I thought it was a great way of getting people excited for the clash. In a series between SA and Australia, there will always be a lot of stuff said, on and off the field, and it’s because the players have similar personalities.
South Africans and Aussies like to take the fight to the opposition, and talking your team up can be a part of that. It was great watching the banter develop over the series as each team took the upper hand. Unfortunately, David Warner’s comments weren’t great.
Trying to accuse AB de Villiers and the rest of the Proteas of something untoward in their roughing up of the ball in the second Test was over the line. We all know Warner likes to talk, but he’s gone too far. It started at the beginning of the summer, when he made nasty comments about Jonathon Trott, who pulled out of the tour due to depression, during the first Ashes Test.
I think the time has come for Warner to understand that what he’s saying is not in the spirit of the game. I’m a firm believer that coaches and captains should do the talking, as they’re experienced at handling the media. It’s clear Warner isn’t intelligent when it comes to that kind of thing, and he should be paying the price for speaking out of turn.

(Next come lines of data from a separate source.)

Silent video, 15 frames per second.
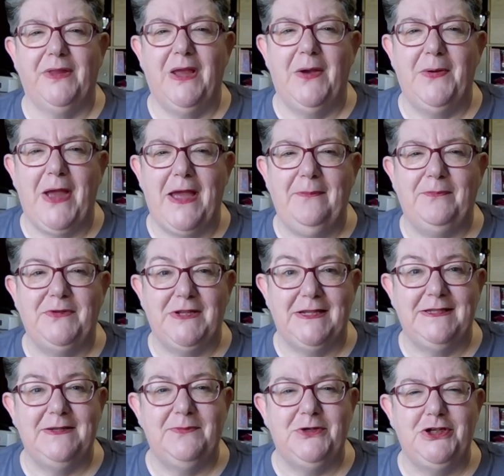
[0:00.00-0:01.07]
Okay, so
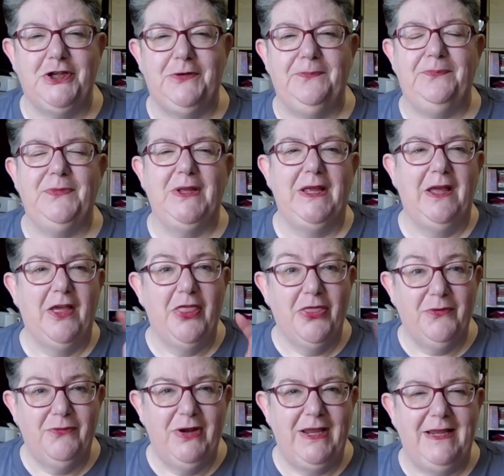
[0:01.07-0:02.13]
that's number 2.
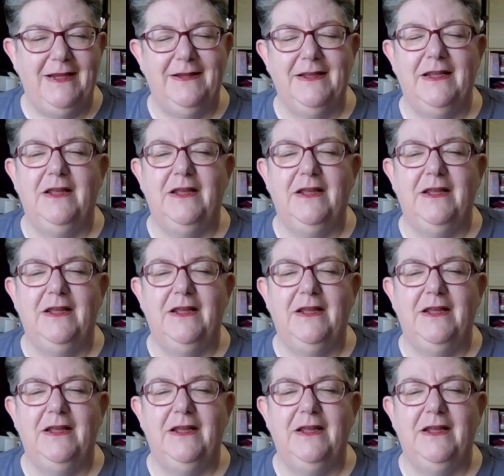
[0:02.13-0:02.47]
3.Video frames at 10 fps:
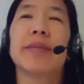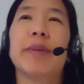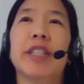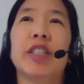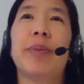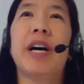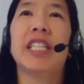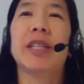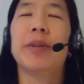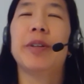much as
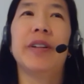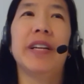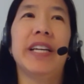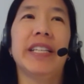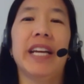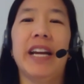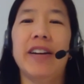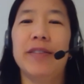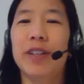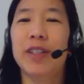possible and get out
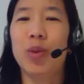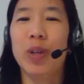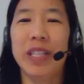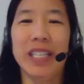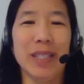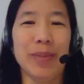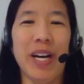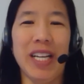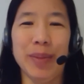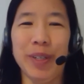of there as quickly as
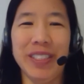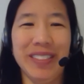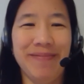possible.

I know he was fined 15% of his match fee for the comments about AB, but that wasn’t anywhere near enough as far as I’m concerned. Compare that with Faf du Plessis, who was fined 50% of his match fee for wearing the wrong colour shoelaces in the same Test! Something is wrong when someone can be fined more for a clothing mishap, which has no effect on the game whatsoever, than someone who has called into question the integrity of a fellow player, without any evidence.
I would like the ICC to reconsider what’s important in the game, and focus on that. They can’t justify the disparity in those fines. And as for Warner – he should leave the talking to the experts and let his bat do the talking, as it did in the final, deciding Test in Cape Town.